◆ **What you need to do**: All of the entries below need repeating exactly, apart from their images.

◆ **Provided information**:
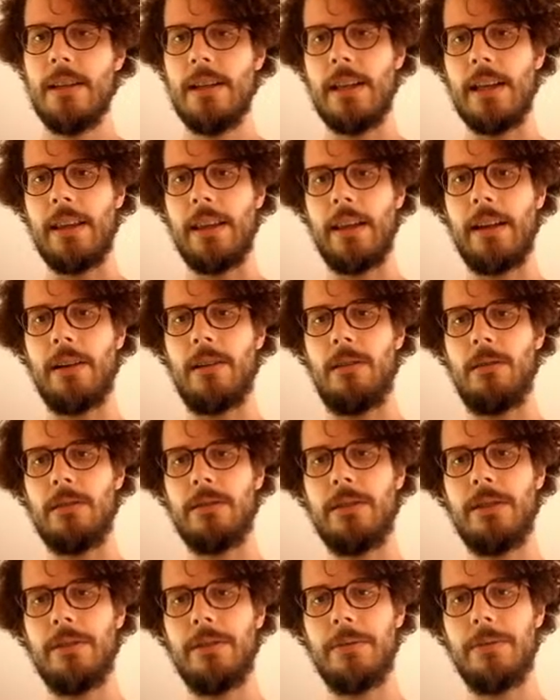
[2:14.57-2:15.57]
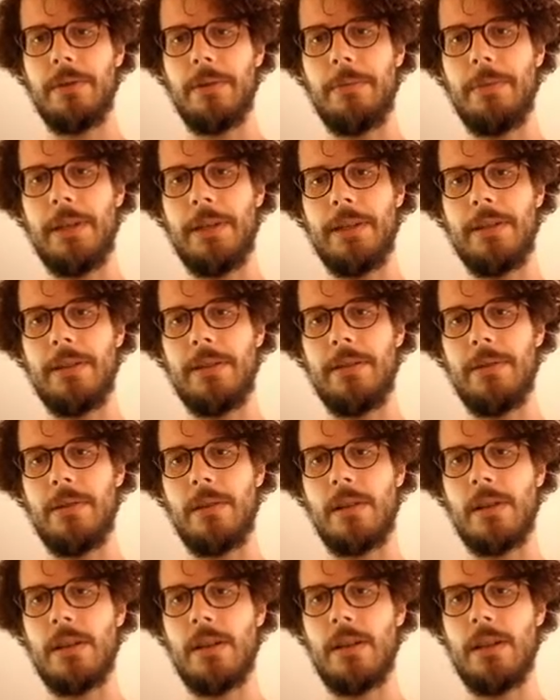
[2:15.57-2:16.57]
And then goal 2 would be to
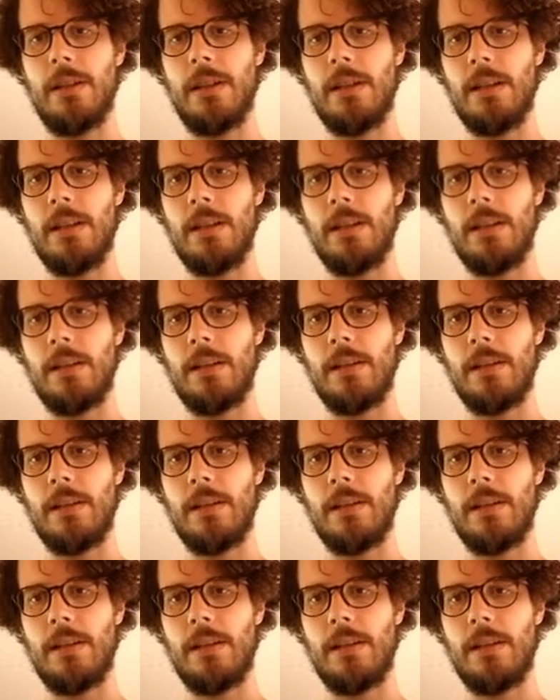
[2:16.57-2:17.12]
call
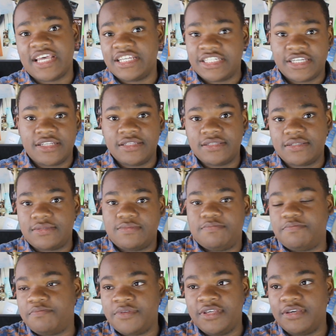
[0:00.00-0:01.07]
sessions,
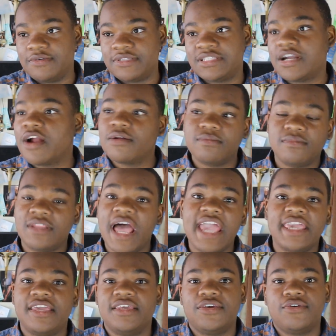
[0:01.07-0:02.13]
he'll start
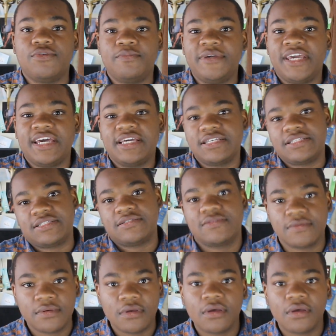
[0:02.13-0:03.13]
liking you because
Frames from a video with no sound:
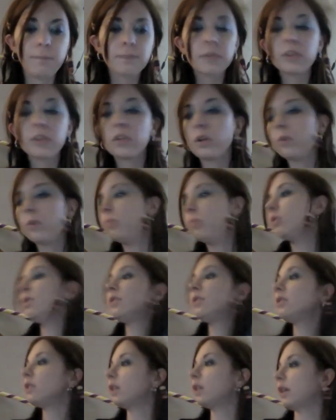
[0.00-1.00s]
So we'll
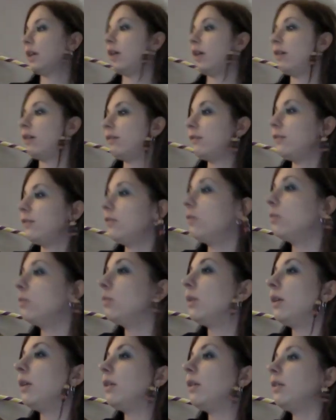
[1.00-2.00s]
just start off
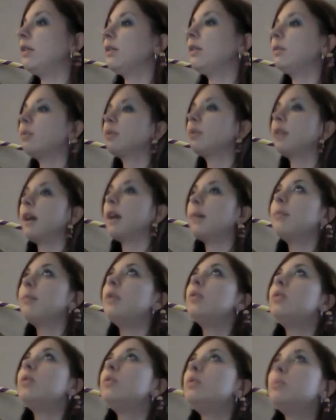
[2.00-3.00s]
with, grab the
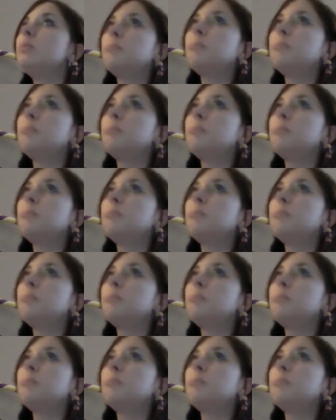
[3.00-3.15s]
hoop,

◆ **Response to this task**:
[2:14.57-2:15.57]
[2:15.57-2:16.57]
And then goal 2 would be to
[2:16.57-2:17.12]
call
[0:00.00-0:01.07]
sessions,
[0:01.07-0:02.13]
he'll start
[0:02.13-0:03.13]
liking you because
Frames from a video with no sound:
[0.00-1.00s]
So we'll
[1.00-2.00s]
just start off
[2.00-3.00s]
with, grab the
[3.00-3.15s]
hoop,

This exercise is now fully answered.